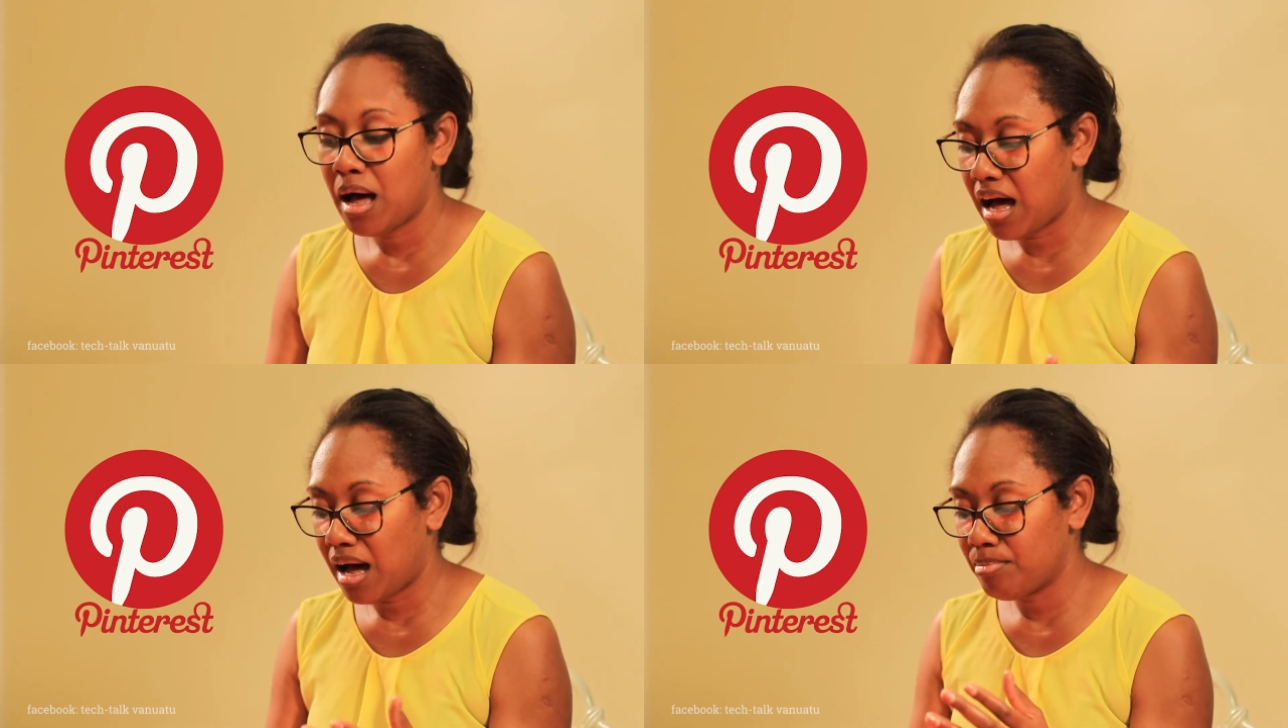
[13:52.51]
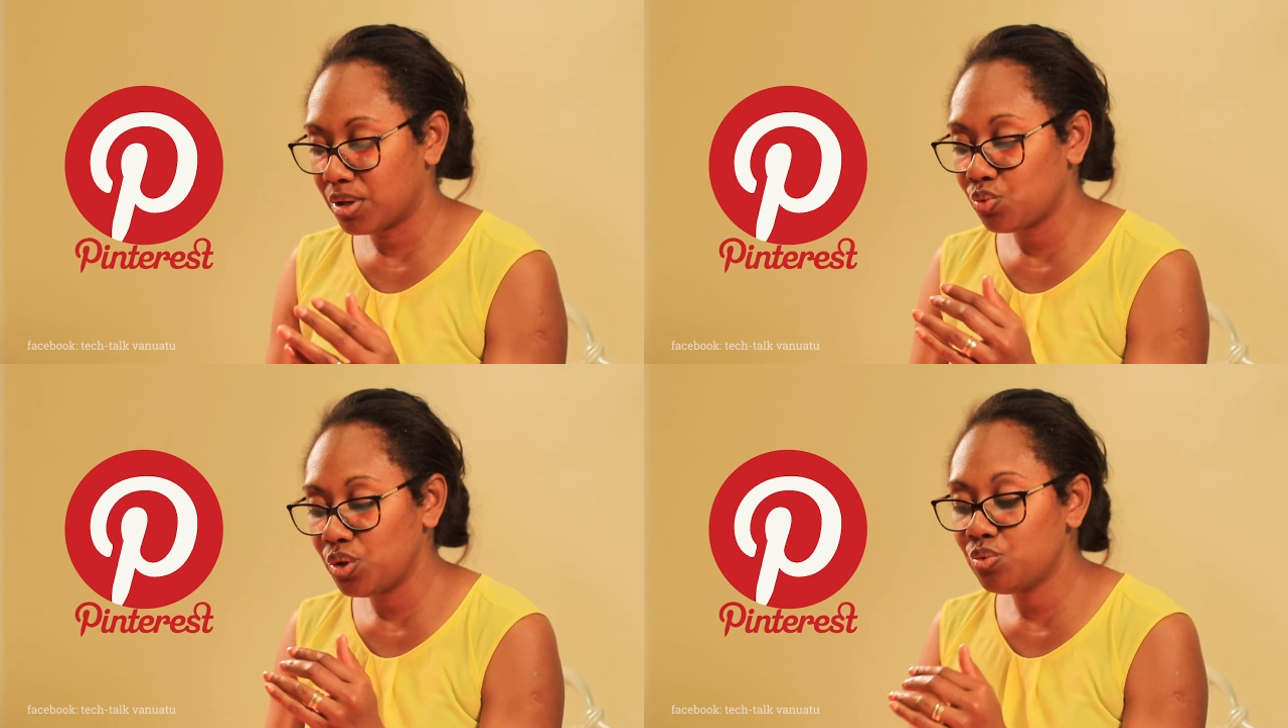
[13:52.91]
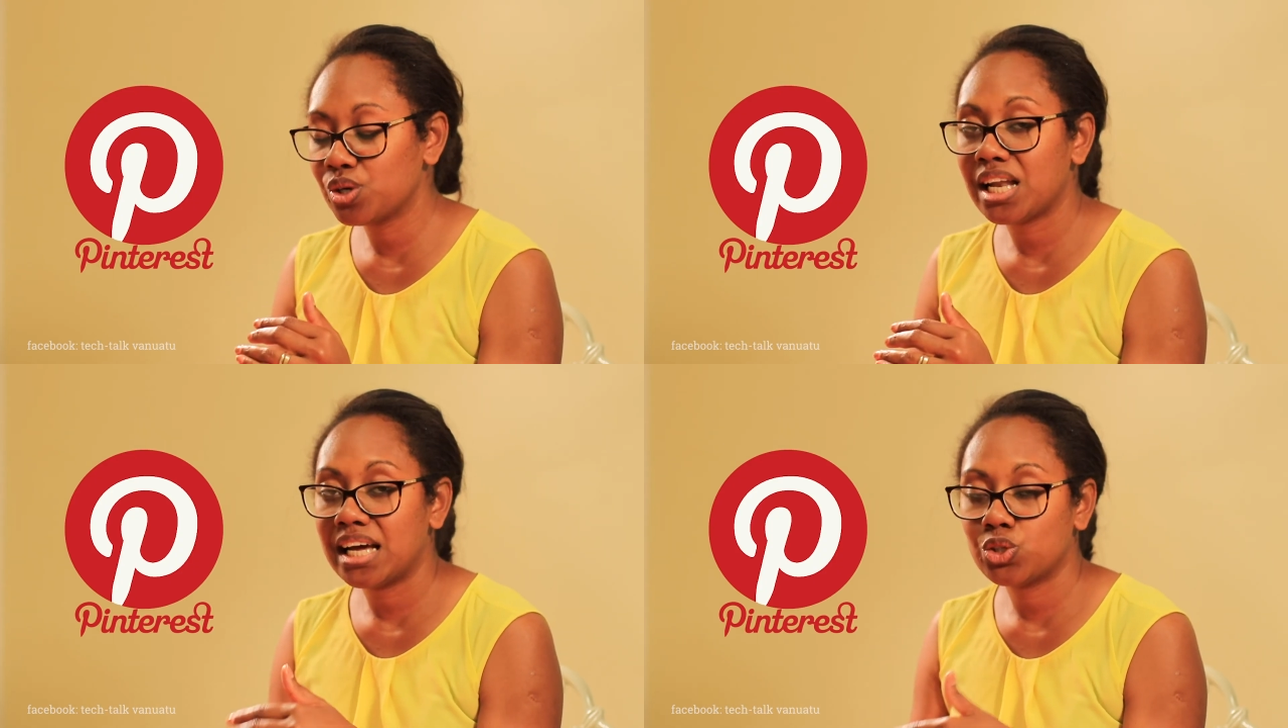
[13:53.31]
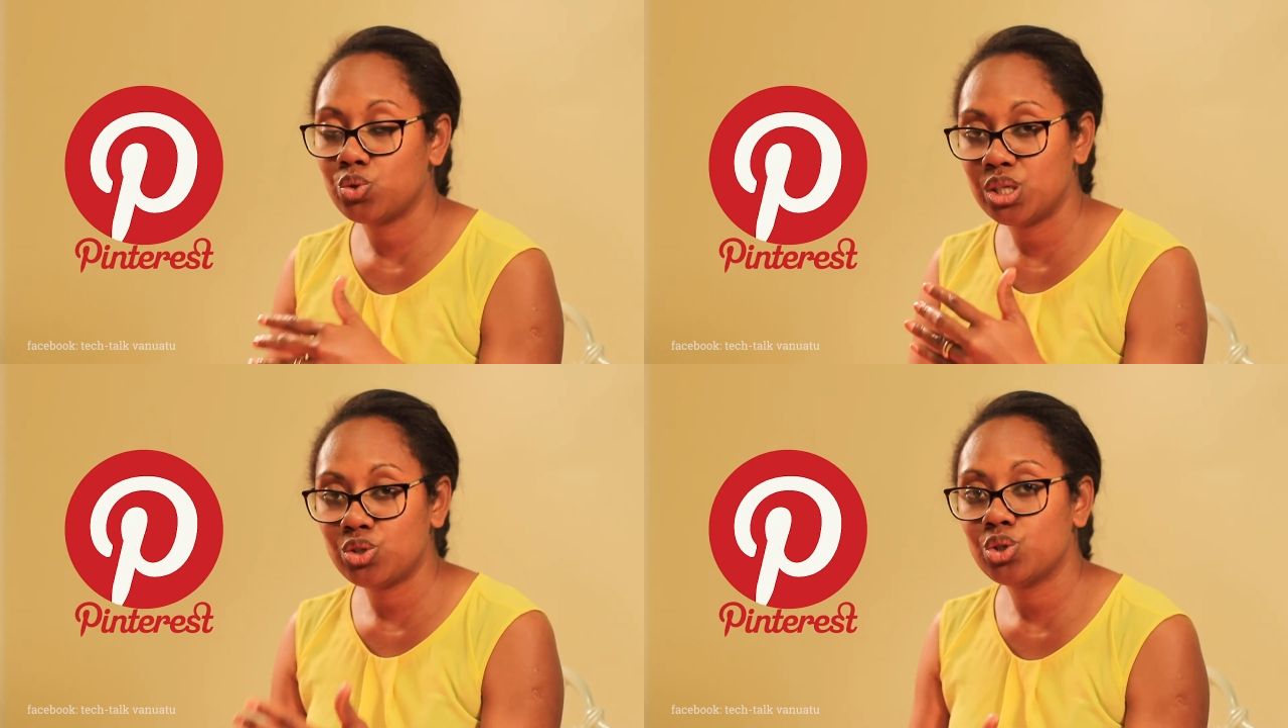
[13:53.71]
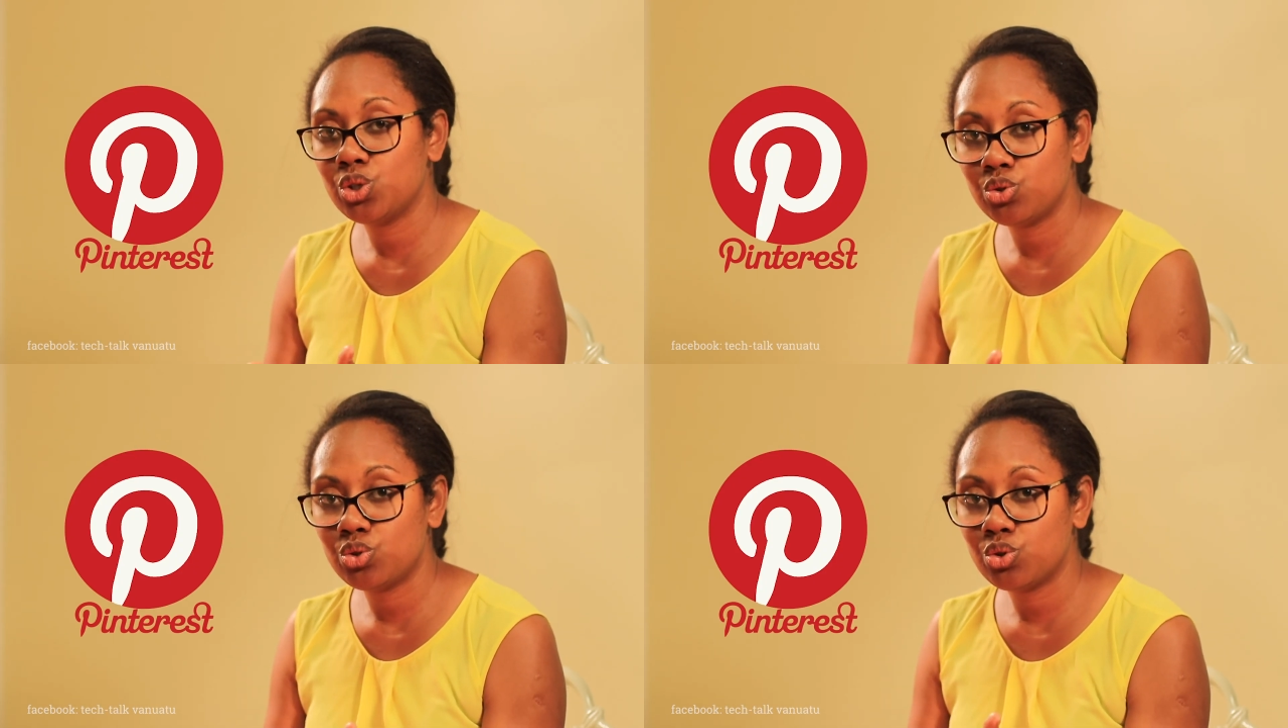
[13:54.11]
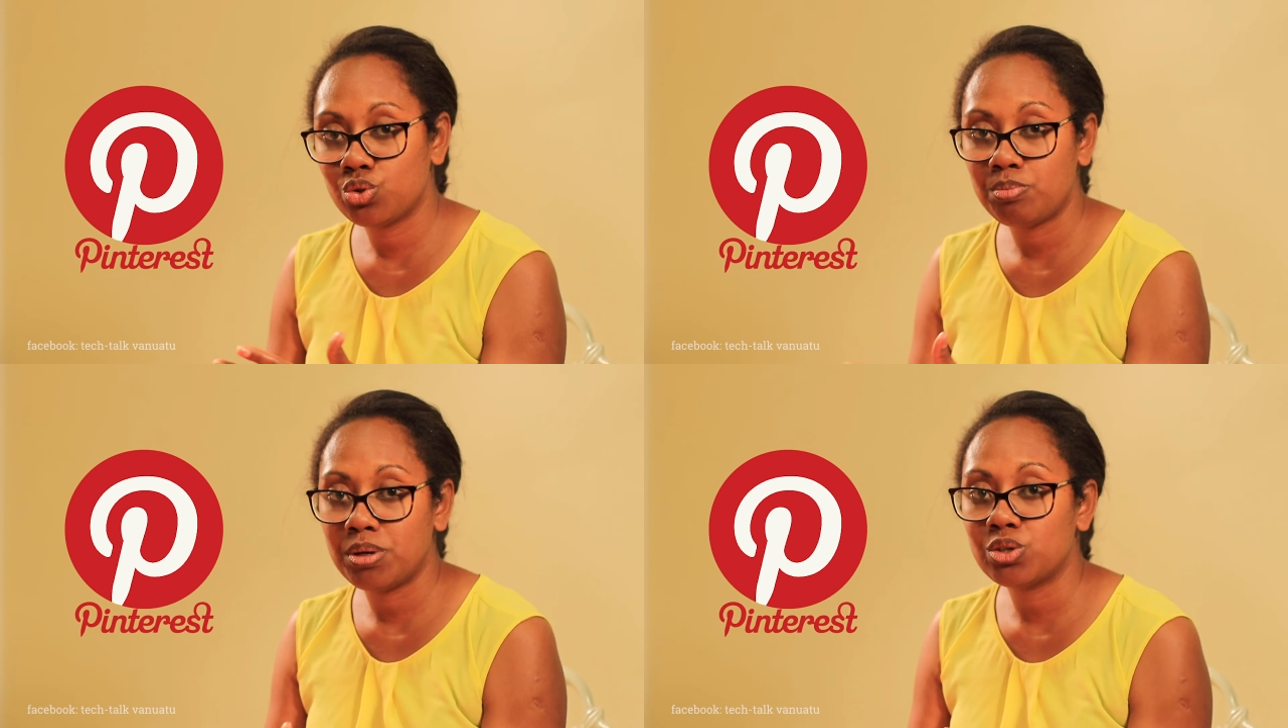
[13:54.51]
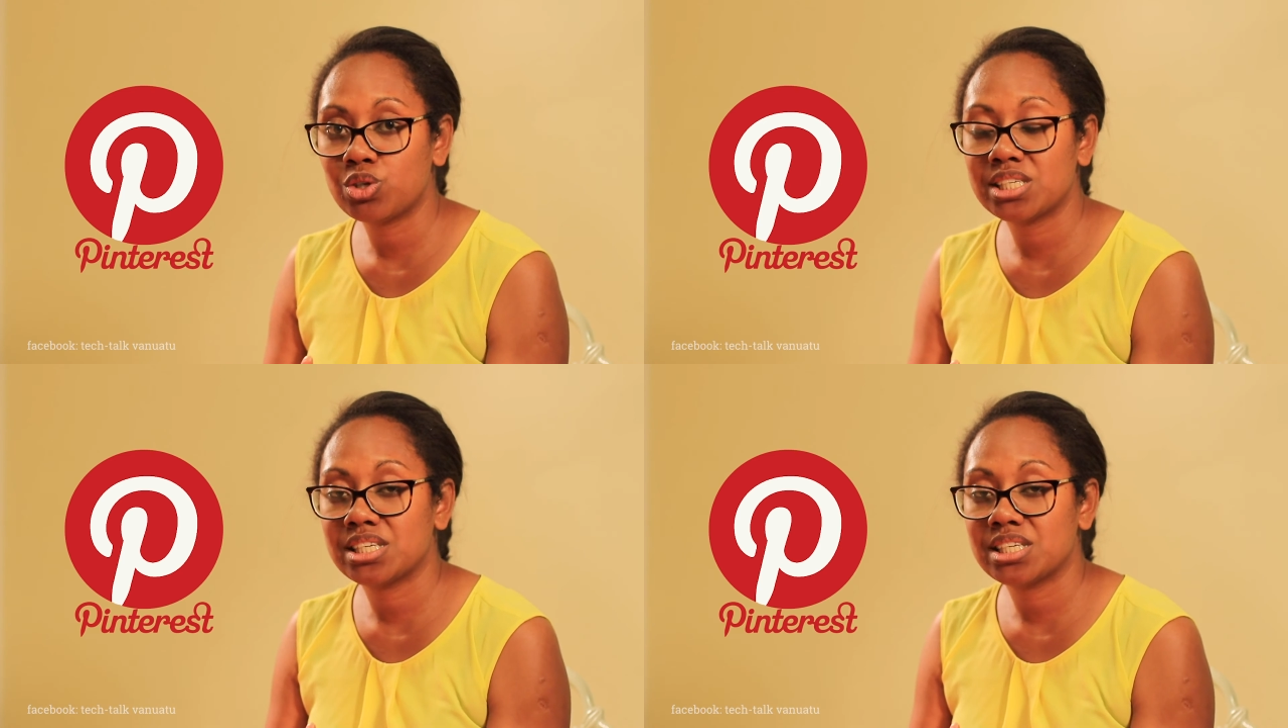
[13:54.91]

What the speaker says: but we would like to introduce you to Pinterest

# [TASK TO CARRY OUT]
Could you write out every record exactly, leaving the pictures out?

# [ANSWER TO THE EXERCISE]
[13:52.51]
[13:52.91]
[13:53.31]
[13:53.71]
[13:54.11]
[13:54.51]
[13:54.91]

What the speaker says: but we would like to introduce you to Pinterest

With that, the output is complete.